→ Slides doi:10.7490/f1000research.1112709.1
→ Video
Authors: Pratik Jagtap, University of Minnesota
Getiria Onsongo, University of Minnesota
Candace Guerrero, University of Minnesota
James Johnson, University of Minnesota
Thomas McGowan, University of Minnesota
Matthew Andrews, University of Minnesota-Duluth
Timothy Griffin, University of Minnesota
AbstractProteogenomics has emerged as an effective approach for identifying novel proteoforms and improve genome annotation. For example, matching mass spectrometry proteomic data to customized sample-specific RNASeq-derived databases facilitates identification of previously unidentified peptides. Proteogenomic identification of such peptides, however, requires greater scrutiny to qualify them as bonafide novel proteoform candidates.
In order to address these challenges we have developed a blueprint of modular galaxy workflows (
doi: 10.1021/pr500812t). These include a) database generation from RNASeq (
doi: 10.1186/1471-2164-15-703) or cDNA datasets; b) database search strategies that improve sensitivity of peptide spectral matches (doi: 10.1002/pmic.201200352); c) Filtering tools for quality control and d) modules for visualization and interpretation of results.
These Galaxy workflows were used in several studies to provide biological insights. In a fractionated human salivary dataset, we identified multiple, novel peptides that mapped to the basic proline-rich proteins (PRB1 and PRB2) located on chromosome 12. In a quantitative study of heart muscle (
doi: 10.1021/acs.jproteome.5b00575) and skeletal muscle protein expression (
doi: 10.1021/acs.jproteome.5b01138) during hibernation in 13-lined ground squirrel, researchers were able to identify peptides corresponding to previously uncharacterized proteins. Identification of these peptides allowed for improved genomic annotation of this non-model organism and provides insights into muscle physiology during hibernation.
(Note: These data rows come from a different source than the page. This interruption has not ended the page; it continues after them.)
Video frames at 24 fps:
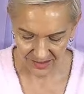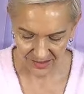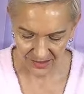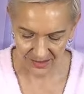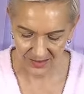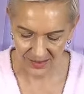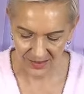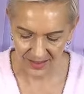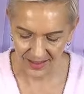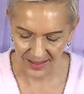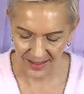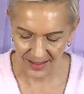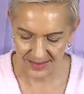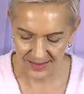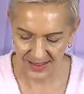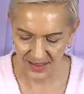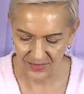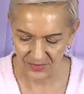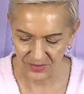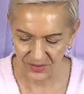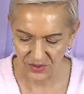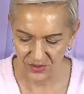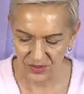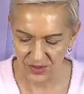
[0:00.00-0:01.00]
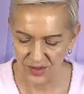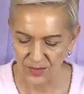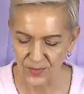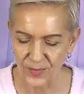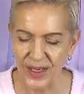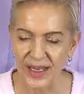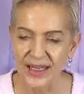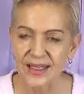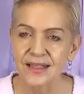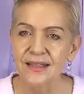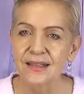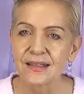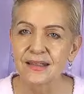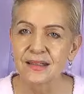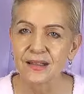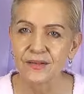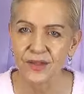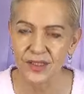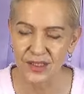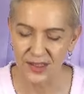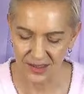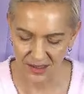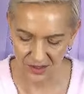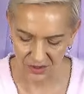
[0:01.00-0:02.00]
All right, let's have a look at the basis
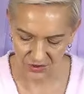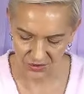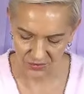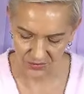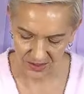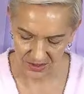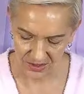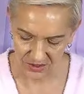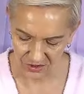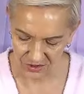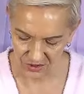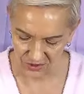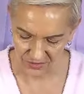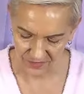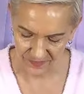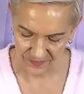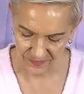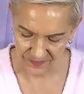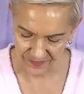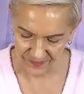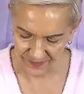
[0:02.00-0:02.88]
of the situation.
We will present recent improvements by
Galaxy-P team to the above described blueprint workflows. This includes development of Multi-Omics Visualization Platform (MVP) Galaxy plugin that facilitates viewing novel peptide sequences in the context of reference genome sequences and RNASeq data - enabling interpretation and hypothesis generation for testing to understand biological significance.